Как родинку. Как малышу

нянь утешенья и шу-шу.

 

Что даром, без труда, что в дар,

еще б не за! Но ведь не за же,

что выдох-вдох — и нет. Что кражи

в спектакле тень и столько лажи.

Что сам театр — воздушный шар.

В морщинах. Выцветший. Что стар.

 

Зрачок, прощай — привет, слеза!

Ты линза, лезвие, ты что-то

с бельмом пруда и садом флота.

Глазного дна слепое фото.

Зонд бытия. И то, что за:

невидимого образа.

 

*   *

*

 

Сотня стихотворений, выписанных как пример,

к ним сотен семь отрывков по строчке-две пояснений,

вот и весь фокус с книгой, ее натянутый нерв —

и поясной на обложке, с пером, как дротиком, гений.

 

Не устоять против одури выдернутых цитат,

флейт их, под чей ноктюрн извиваюсь коброй,

с языком во хмелю — проспав под кустом в цветах,

с тремоло гласных рассветных, с писанной ими торбой.

 

Разве поэзия слов не гуща садов? Не корней

давка? Не листьев и крылышек шелест горячий?

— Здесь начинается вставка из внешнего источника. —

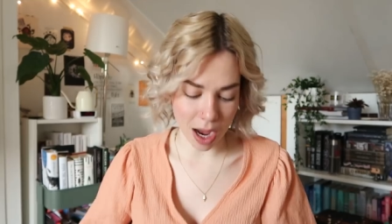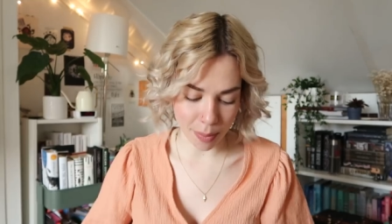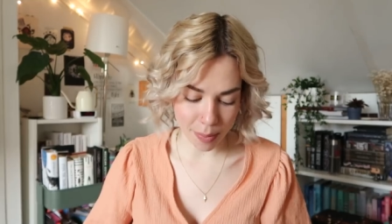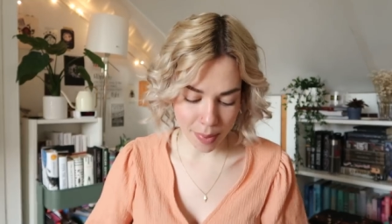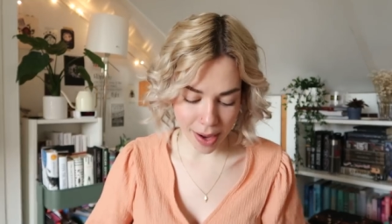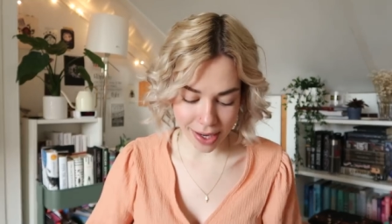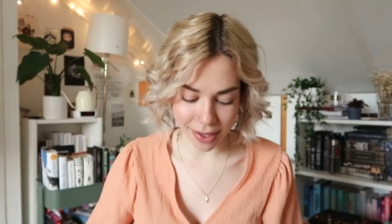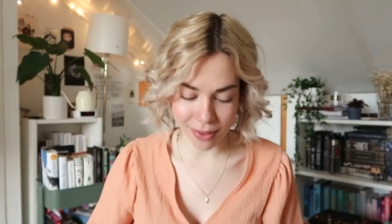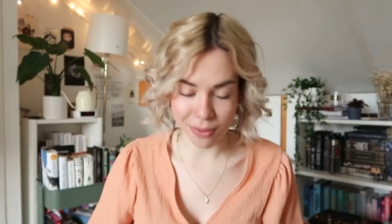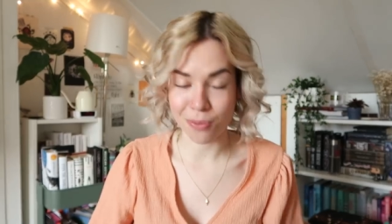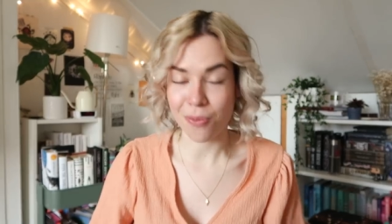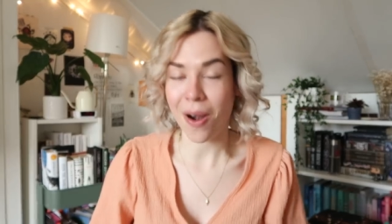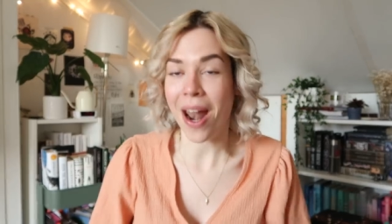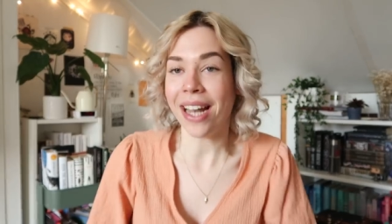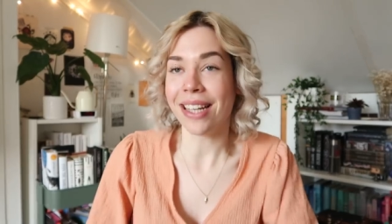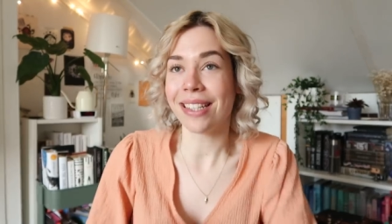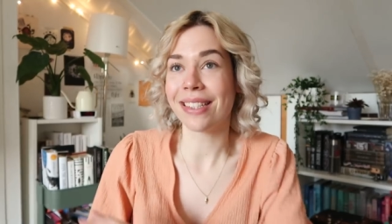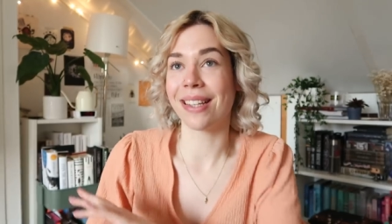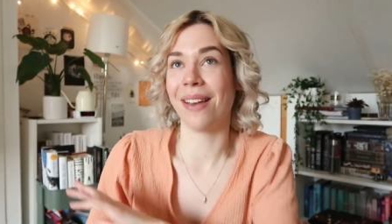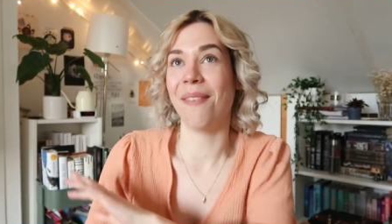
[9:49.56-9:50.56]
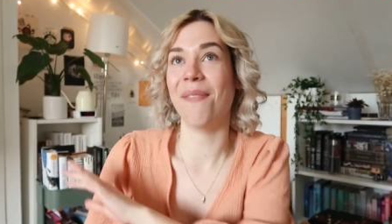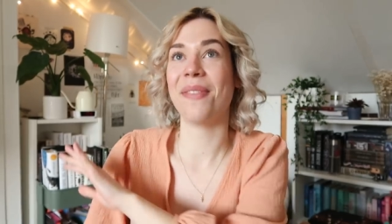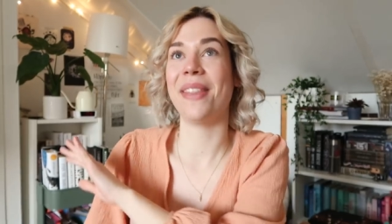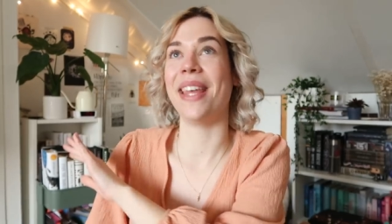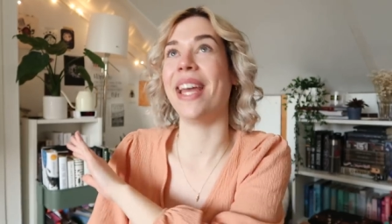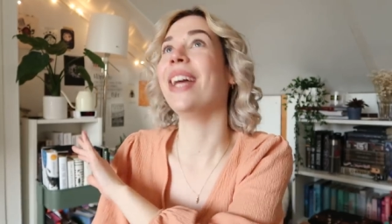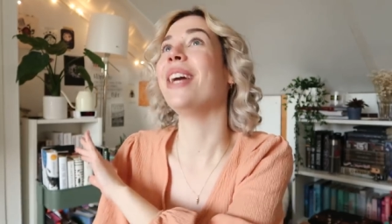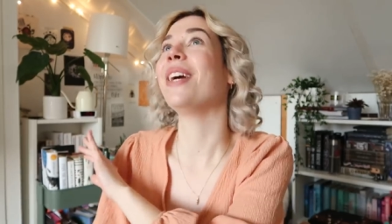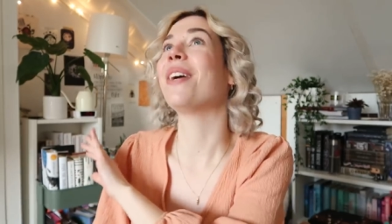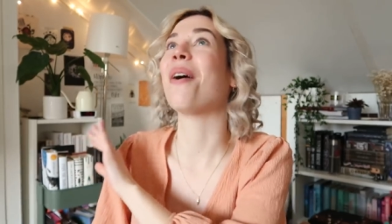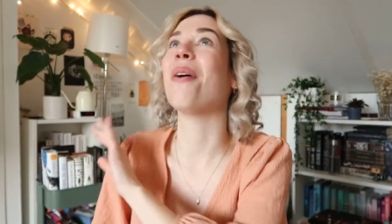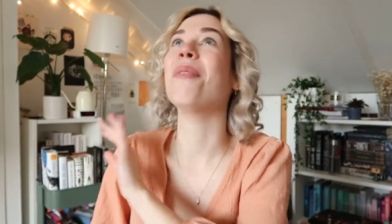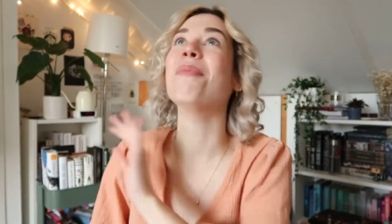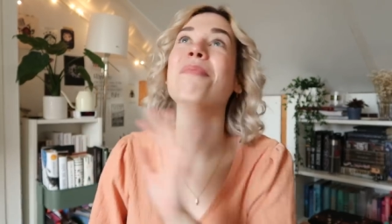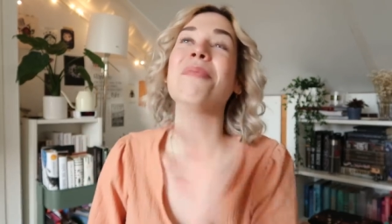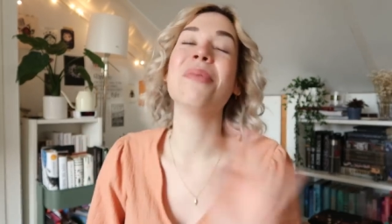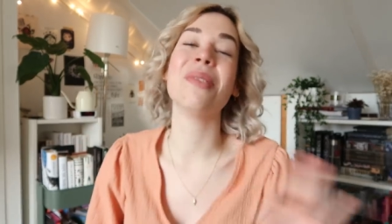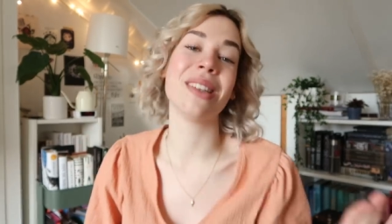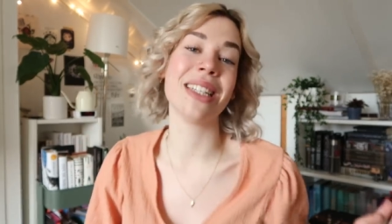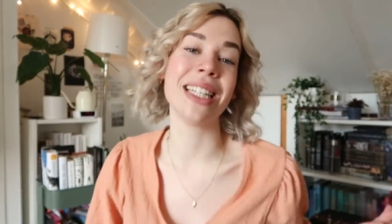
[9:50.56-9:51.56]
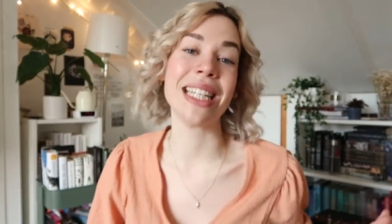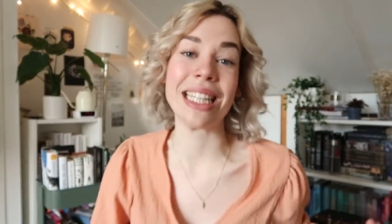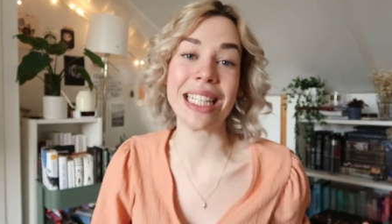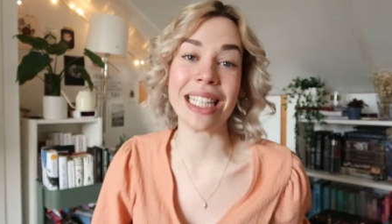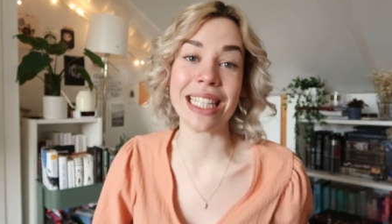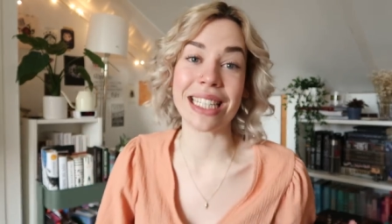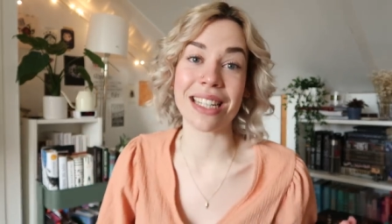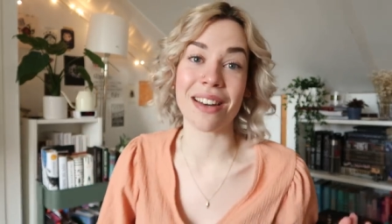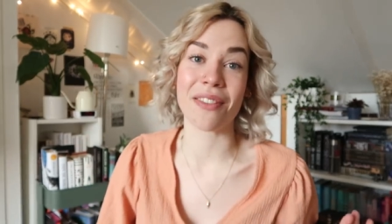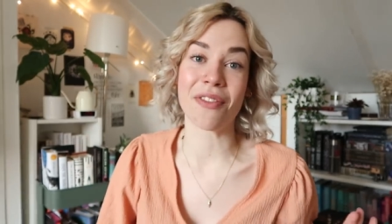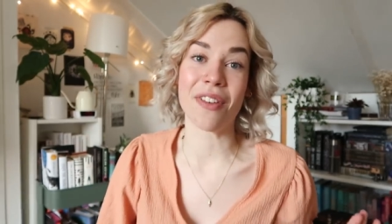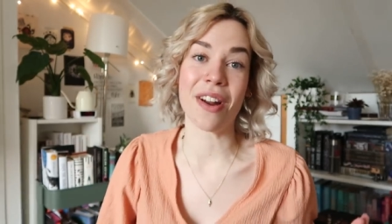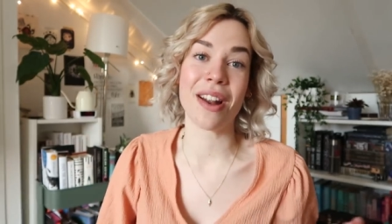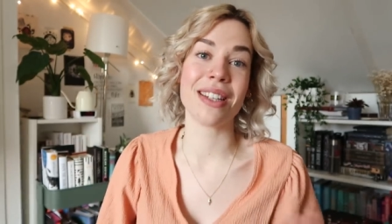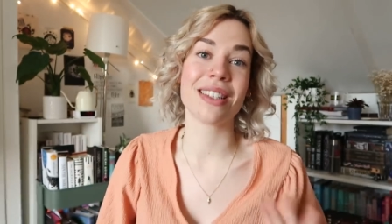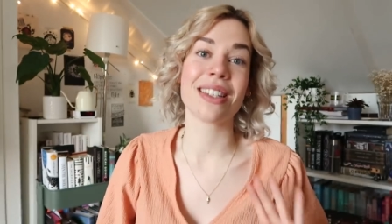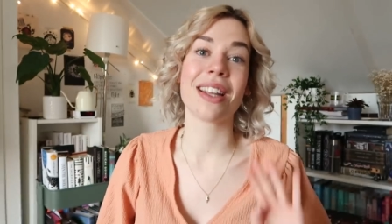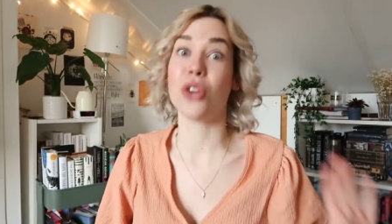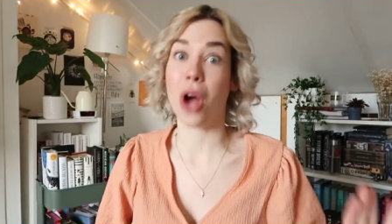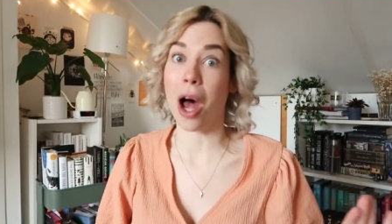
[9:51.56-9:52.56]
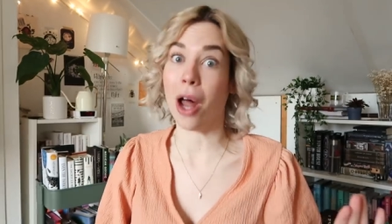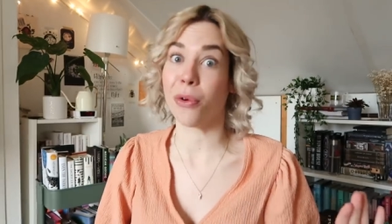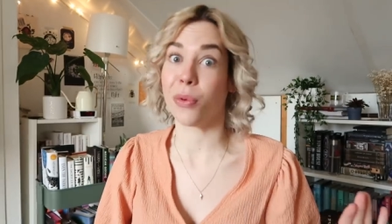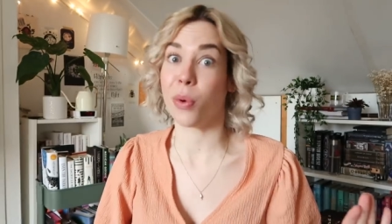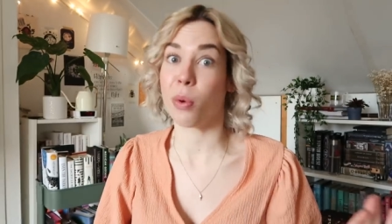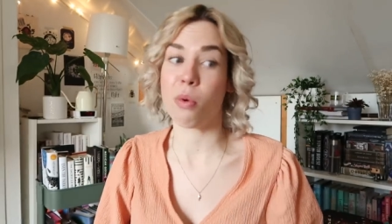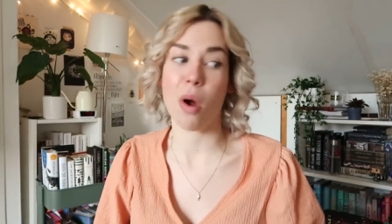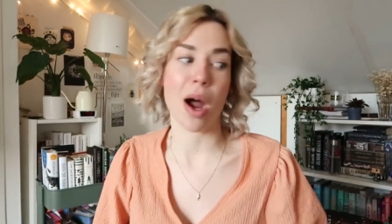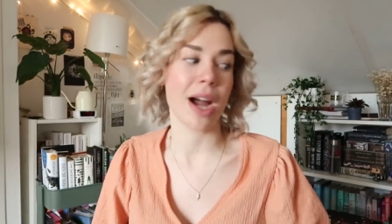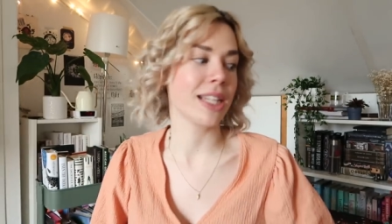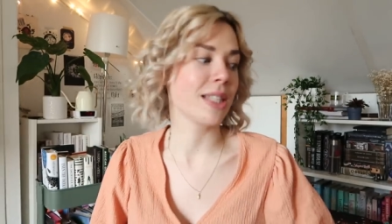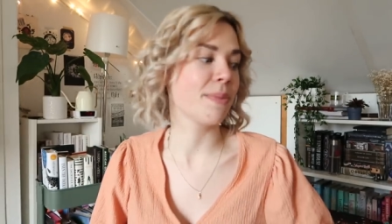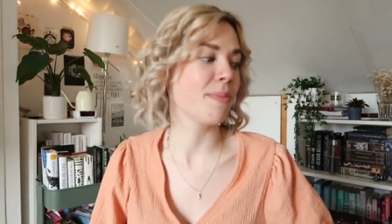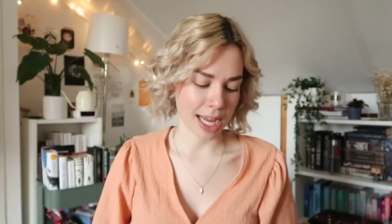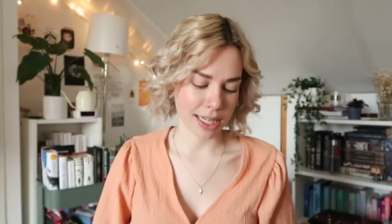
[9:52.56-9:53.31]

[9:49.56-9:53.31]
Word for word: up, I read something completely different genre-wise.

Разве не метр — иволг и волн прибрежный хорей?

Бунты подолов и ног? Клятвенный график безбрачий?

 

Пусть весь и опус — филолога жадный бубнеж,

выкладки чувства из сколотых рифмой секретов,

выводы судеб из спину сутулящих нош —

лишь бы пригубливать нам алкоголи поэтов!

 

Будь безответно влюблен, пышногруд, златокудр

этот филолог, будь женщиной в кружеве связей,

тычь в алфавит он пуховкой, как в коробы пудр,

лезь в словари, как мизинчиком в баночки мазей,

 

ври, выдавай он убожество за колдовство —

в свет не зазорно мещаночке выйти, как даме,

только бы сотня сошлась эта в книге его,

только бы теми губу щекотнуть семьюстами.

 

 

*   *

*

 

Сложился взгляд, сложился слух,

и переучиваться некогда.

Надежда вся на шалый дух,

что сложит жизнь из дыр хэнд-секонда.

 

Цель — не Геракловы столбы,

не бал под сфер небесных пение,

а суета, двутакт ходьбы

и между ребер средостение.

 

А там и речь. Какая есть.

Бубнеж и что со свалки вынесла.

А все-таки кому-то весть.

Нежданная. Из снов и вымысла.

 

 

 

 

 

Найман Анатолий Генрихович родился в Ленинграде в 1936 году. Поэт, прозаик, эссеист, переводчик. Постоянный автор «Нового мира». Живет в Москве.